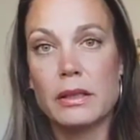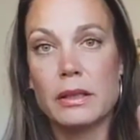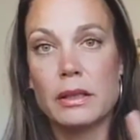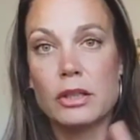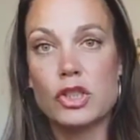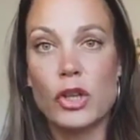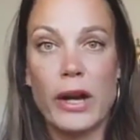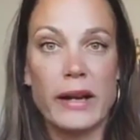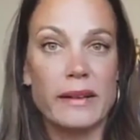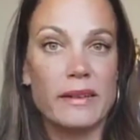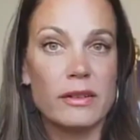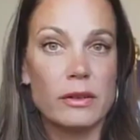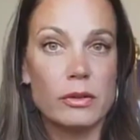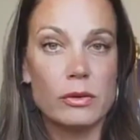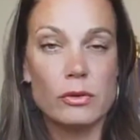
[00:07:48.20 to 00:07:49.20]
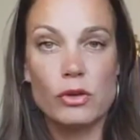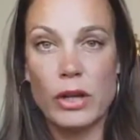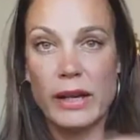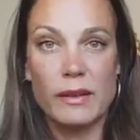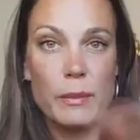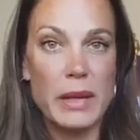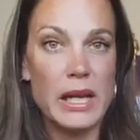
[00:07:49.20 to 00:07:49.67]

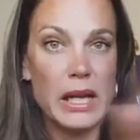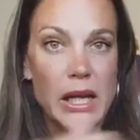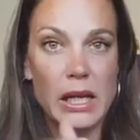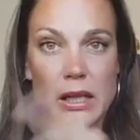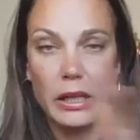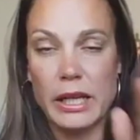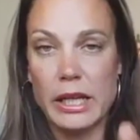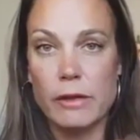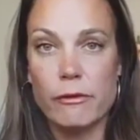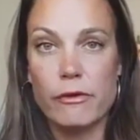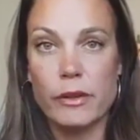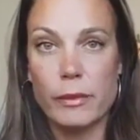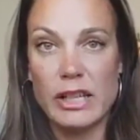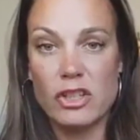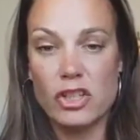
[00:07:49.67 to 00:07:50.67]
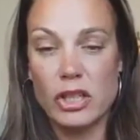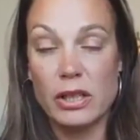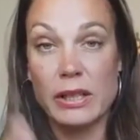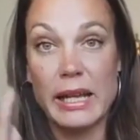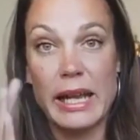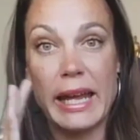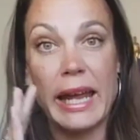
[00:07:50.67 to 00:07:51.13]
transmitting information,
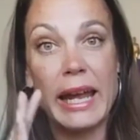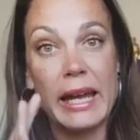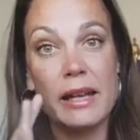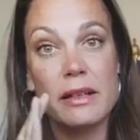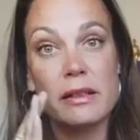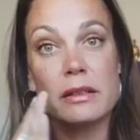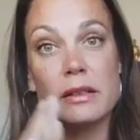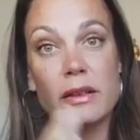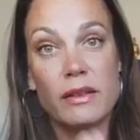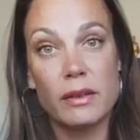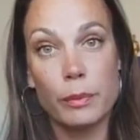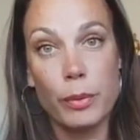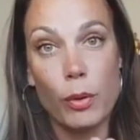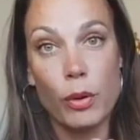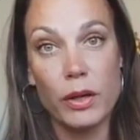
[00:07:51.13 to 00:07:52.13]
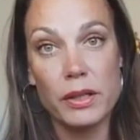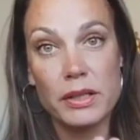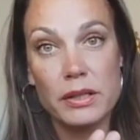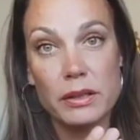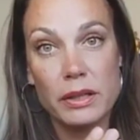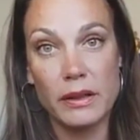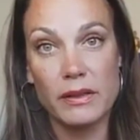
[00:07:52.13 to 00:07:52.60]
and support,
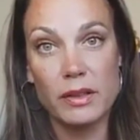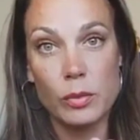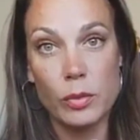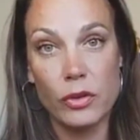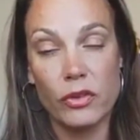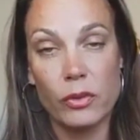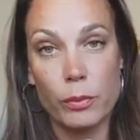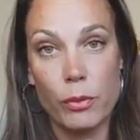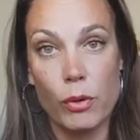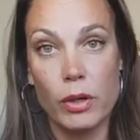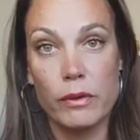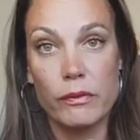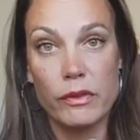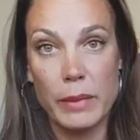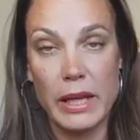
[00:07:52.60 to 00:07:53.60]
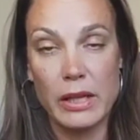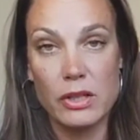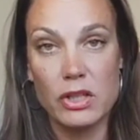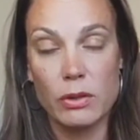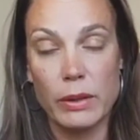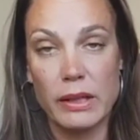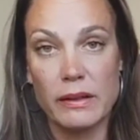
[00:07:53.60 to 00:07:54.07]
customer support from
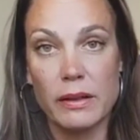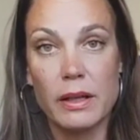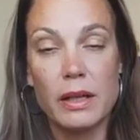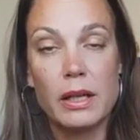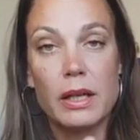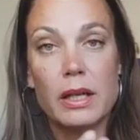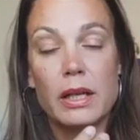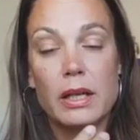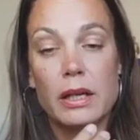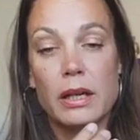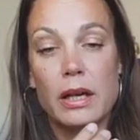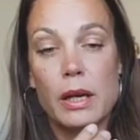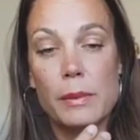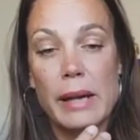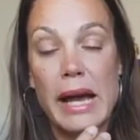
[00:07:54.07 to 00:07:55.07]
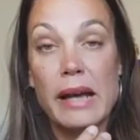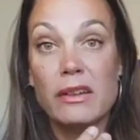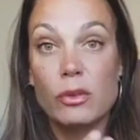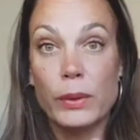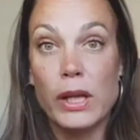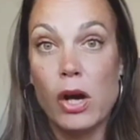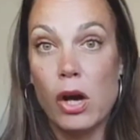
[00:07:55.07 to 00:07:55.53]
Intuit. As
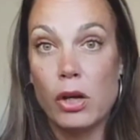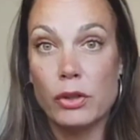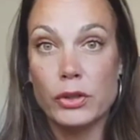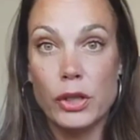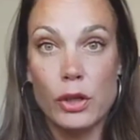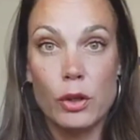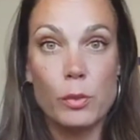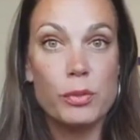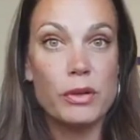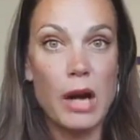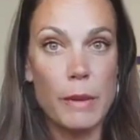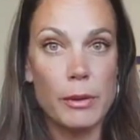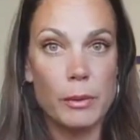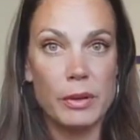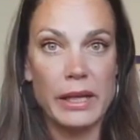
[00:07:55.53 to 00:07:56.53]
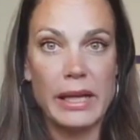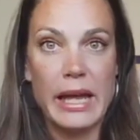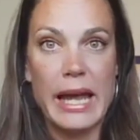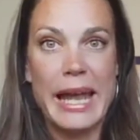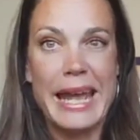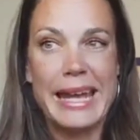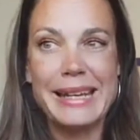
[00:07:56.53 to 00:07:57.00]
we all know, probably
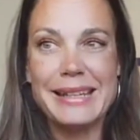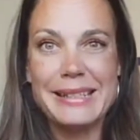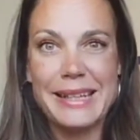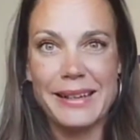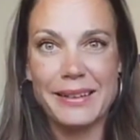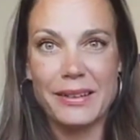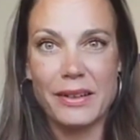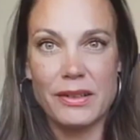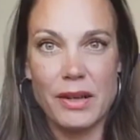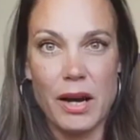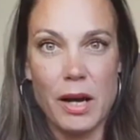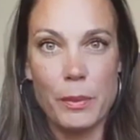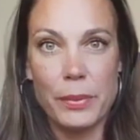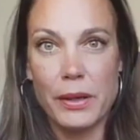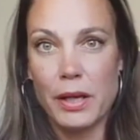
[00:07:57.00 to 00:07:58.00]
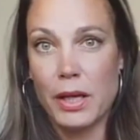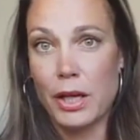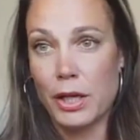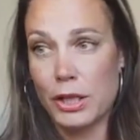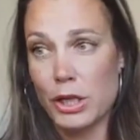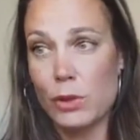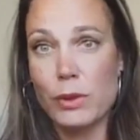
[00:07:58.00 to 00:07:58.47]
in desktop,
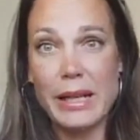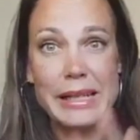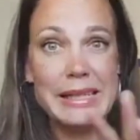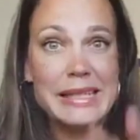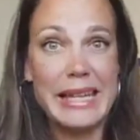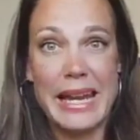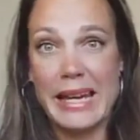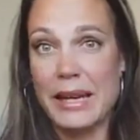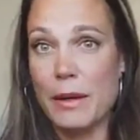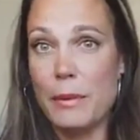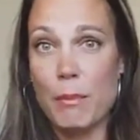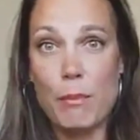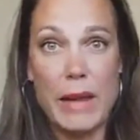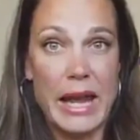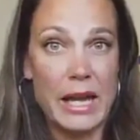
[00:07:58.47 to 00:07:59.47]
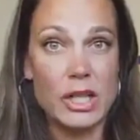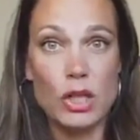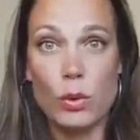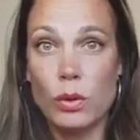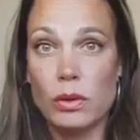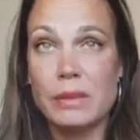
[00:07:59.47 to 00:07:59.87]
you can manual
------------
Output the listing exactly, without images.

[00:07:48.20 to 00:07:49.20]
[00:07:49.20 to 00:07:49.67]

[00:07:49.67 to 00:07:50.67]
[00:07:50.67 to 00:07:51.13]
transmitting information,
[00:07:51.13 to 00:07:52.13]
[00:07:52.13 to 00:07:52.60]
and support,
[00:07:52.60 to 00:07:53.60]
[00:07:53.60 to 00:07:54.07]
customer support from
[00:07:54.07 to 00:07:55.07]
[00:07:55.07 to 00:07:55.53]
Intuit. As
[00:07:55.53 to 00:07:56.53]
[00:07:56.53 to 00:07:57.00]
we all know, probably
[00:07:57.00 to 00:07:58.00]
[00:07:58.00 to 00:07:58.47]
in desktop,
[00:07:58.47 to 00:07:59.47]
[00:07:59.47 to 00:07:59.87]
you can manual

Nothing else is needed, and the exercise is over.